> **Work to be completed**
Make an exact copy of the entries below with the pictures removed.

——

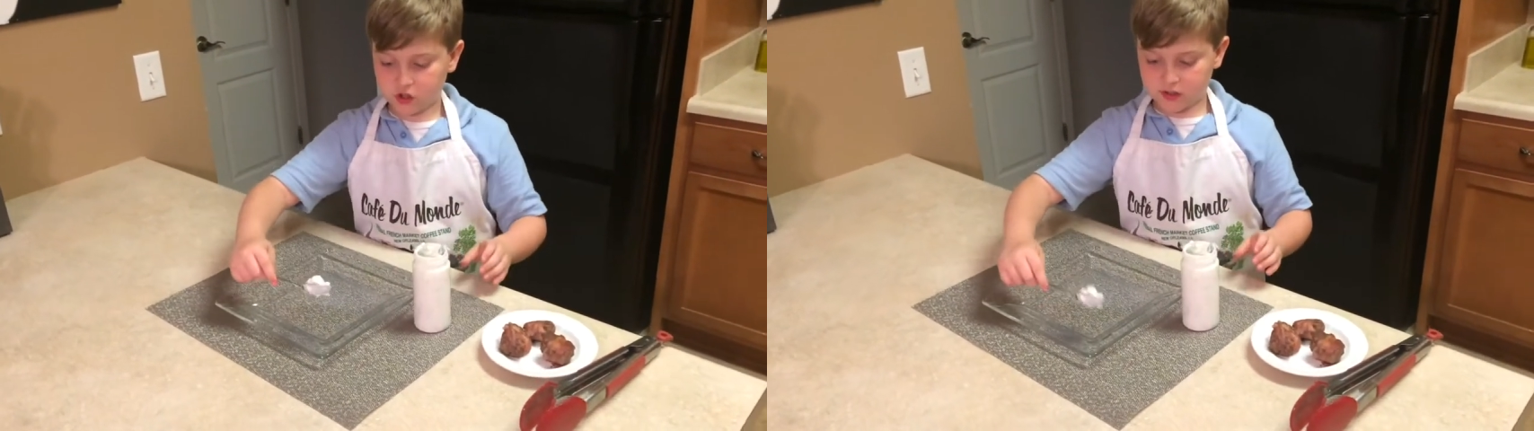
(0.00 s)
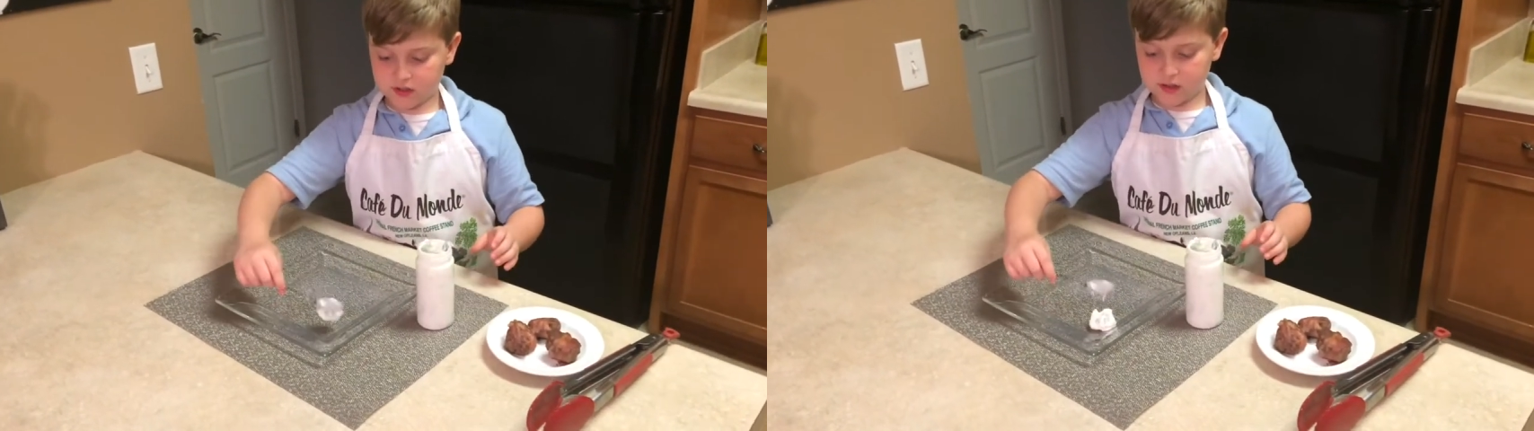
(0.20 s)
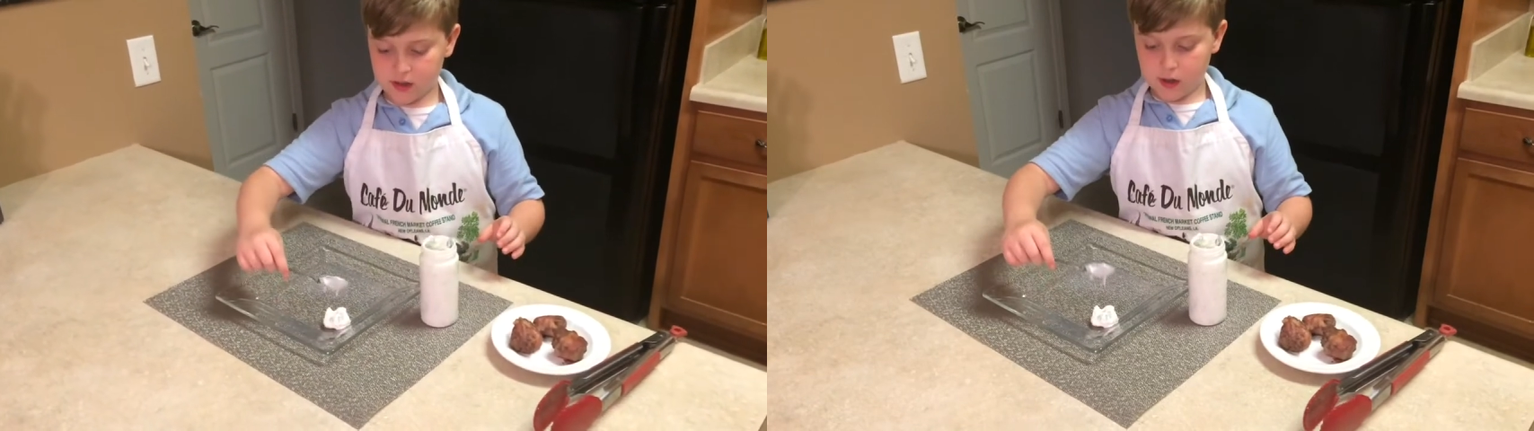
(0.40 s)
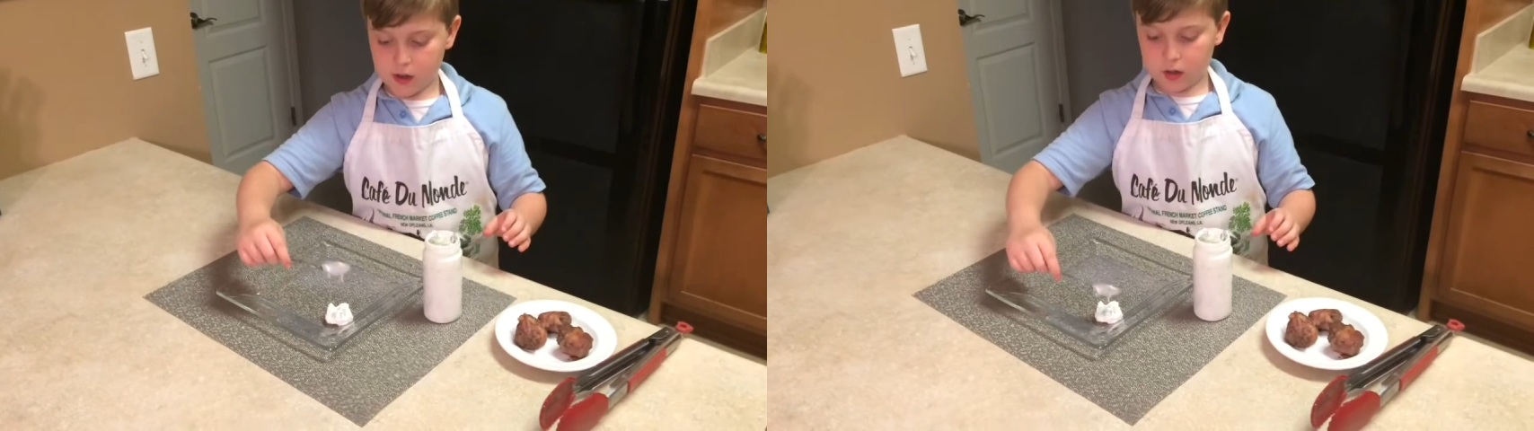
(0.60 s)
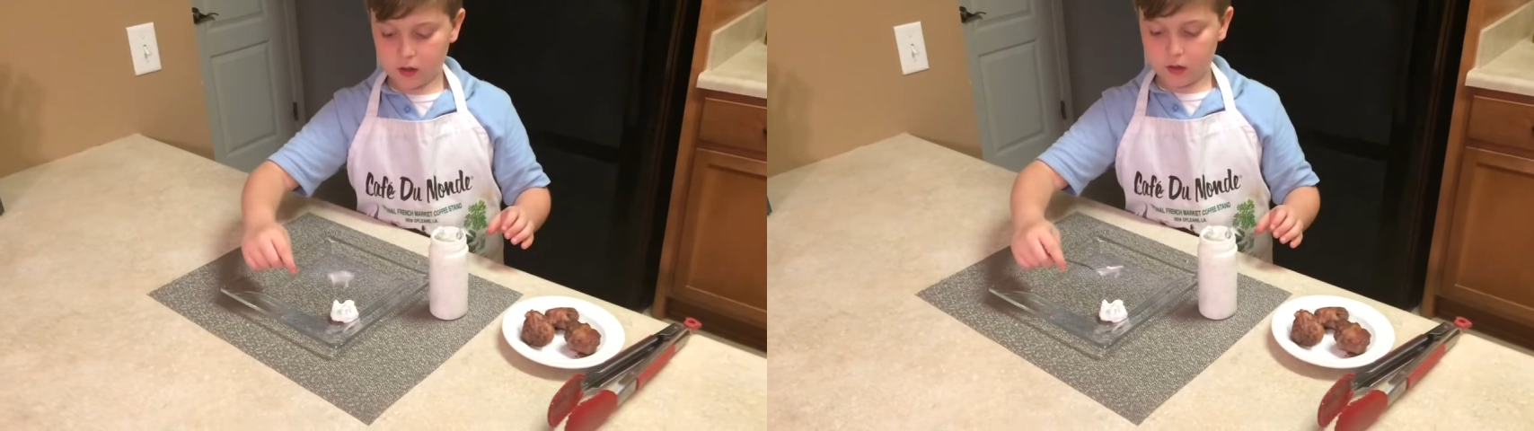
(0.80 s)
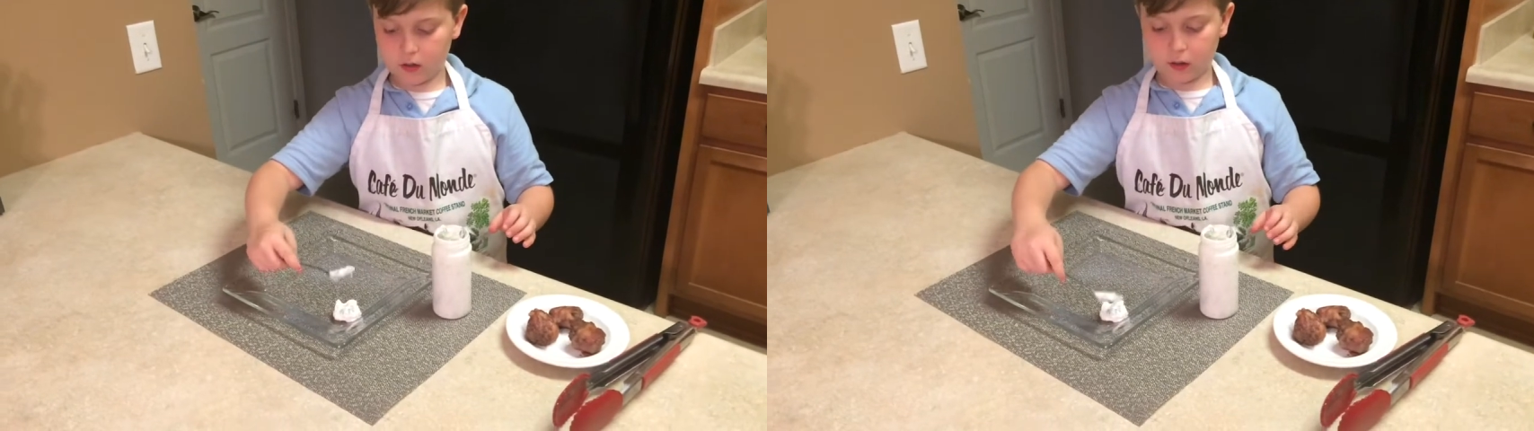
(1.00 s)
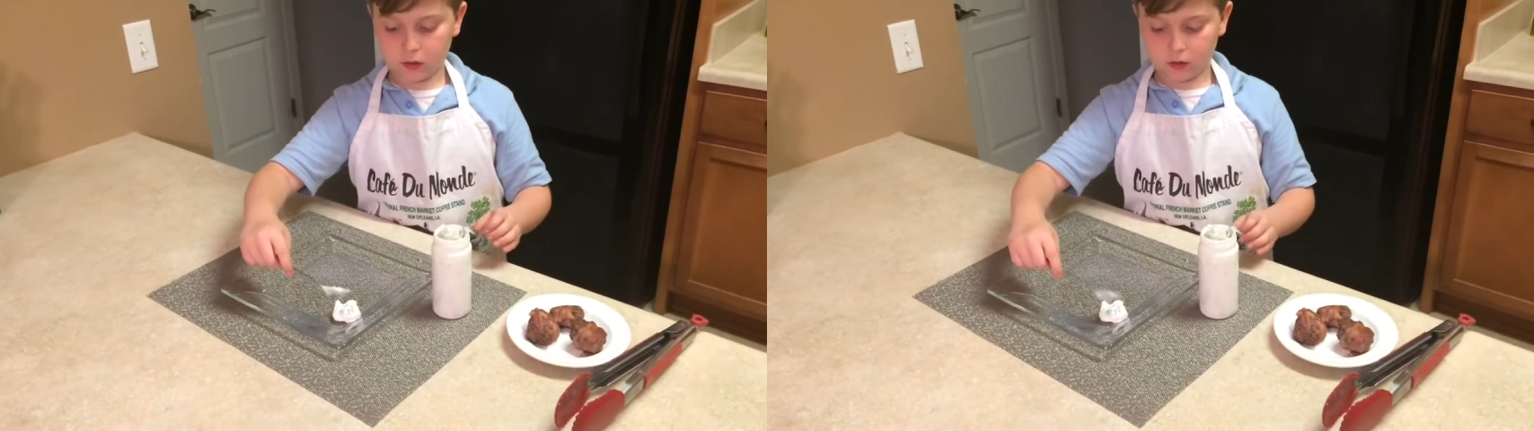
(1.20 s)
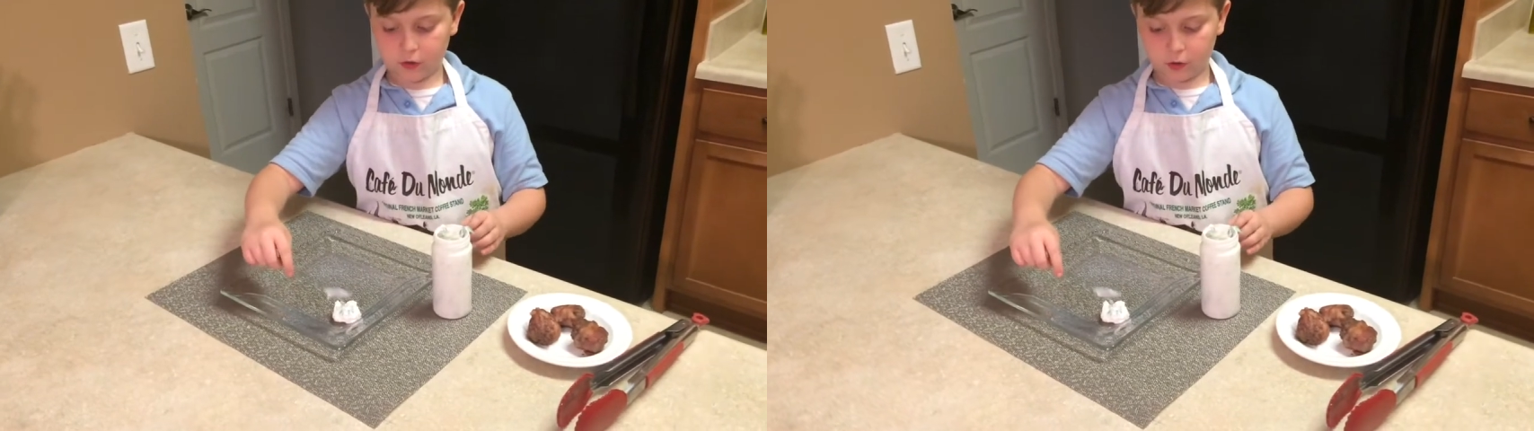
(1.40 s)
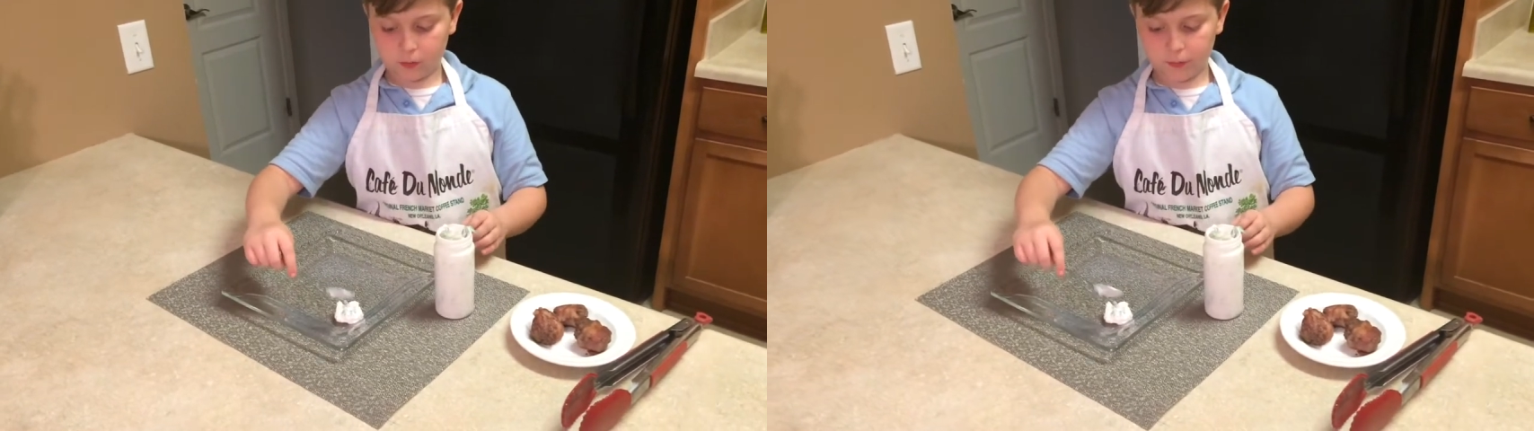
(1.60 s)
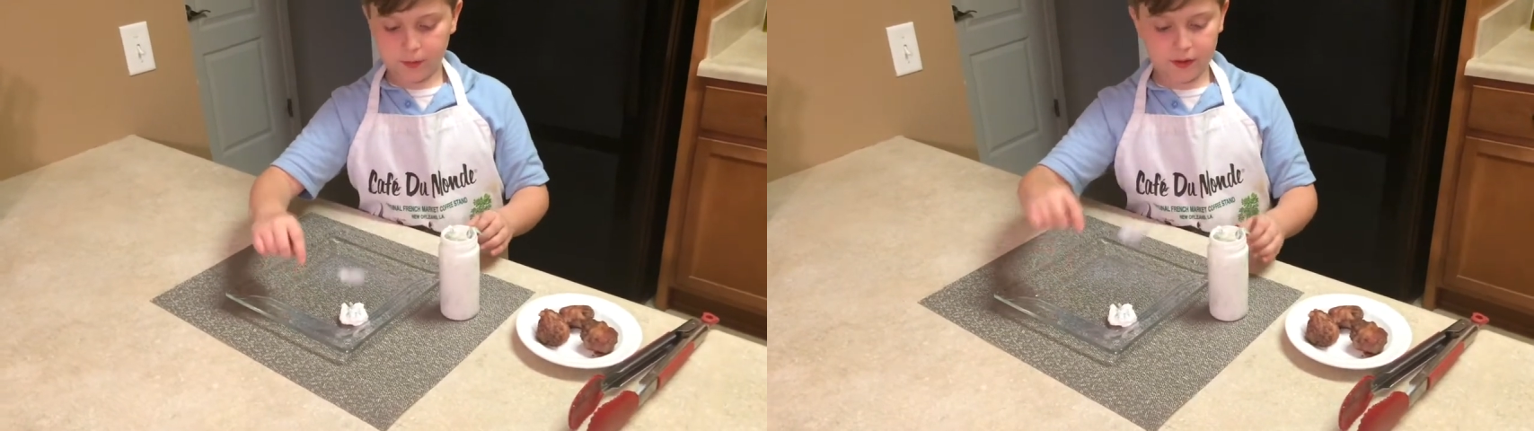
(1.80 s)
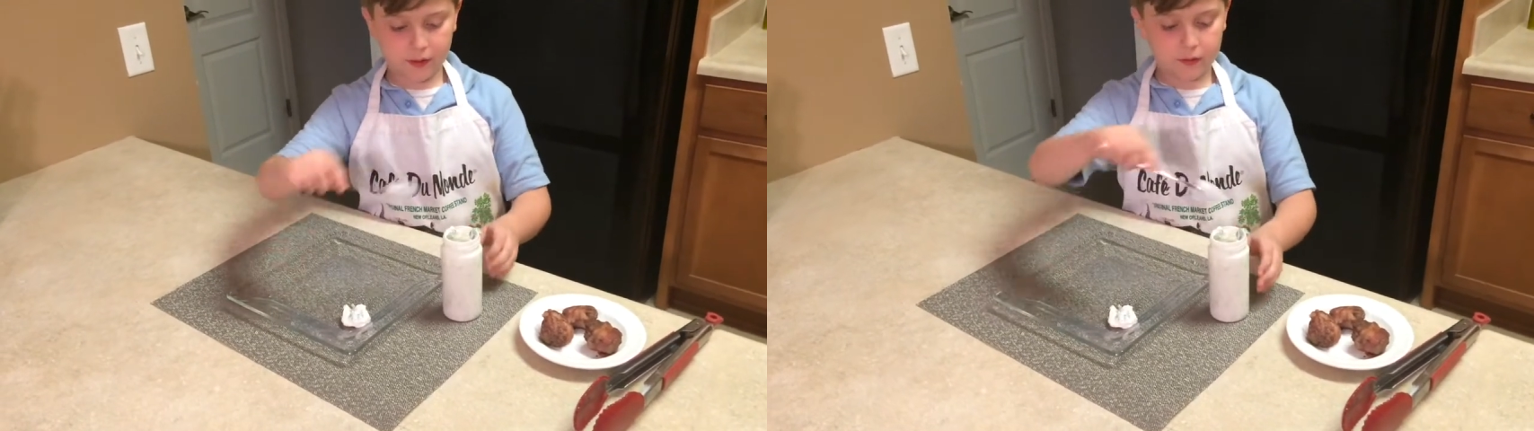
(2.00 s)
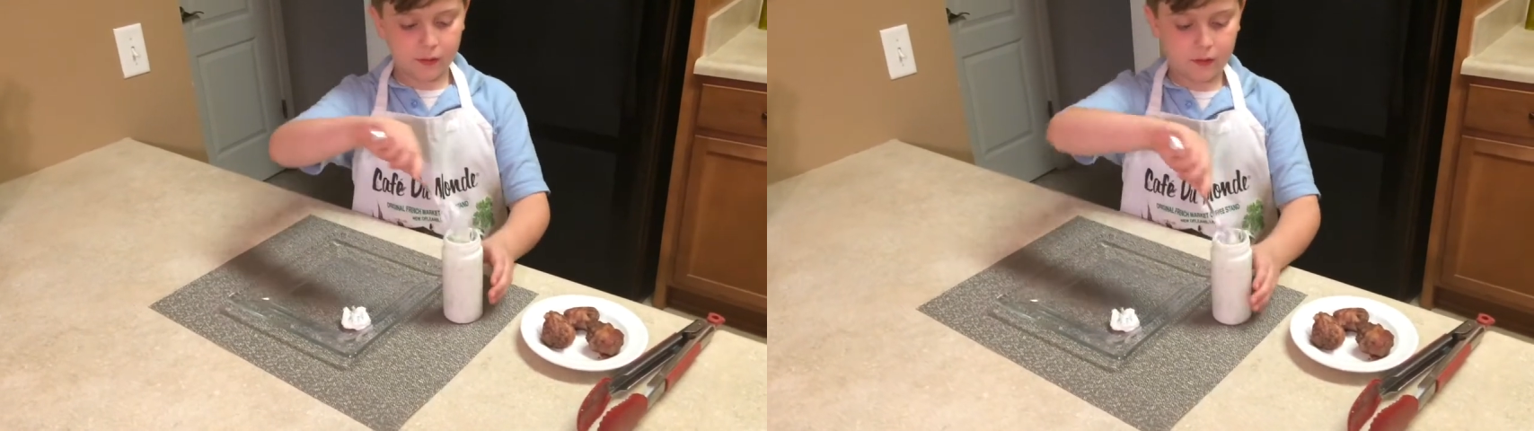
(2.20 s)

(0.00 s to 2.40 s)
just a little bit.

——

> **Output for this task**
(0.00 s)
(0.20 s)
(0.40 s)
(0.60 s)
(0.80 s)
(1.00 s)
(1.20 s)
(1.40 s)
(1.60 s)
(1.80 s)
(2.00 s)
(2.20 s)

(0.00 s to 2.40 s)
just a little bit.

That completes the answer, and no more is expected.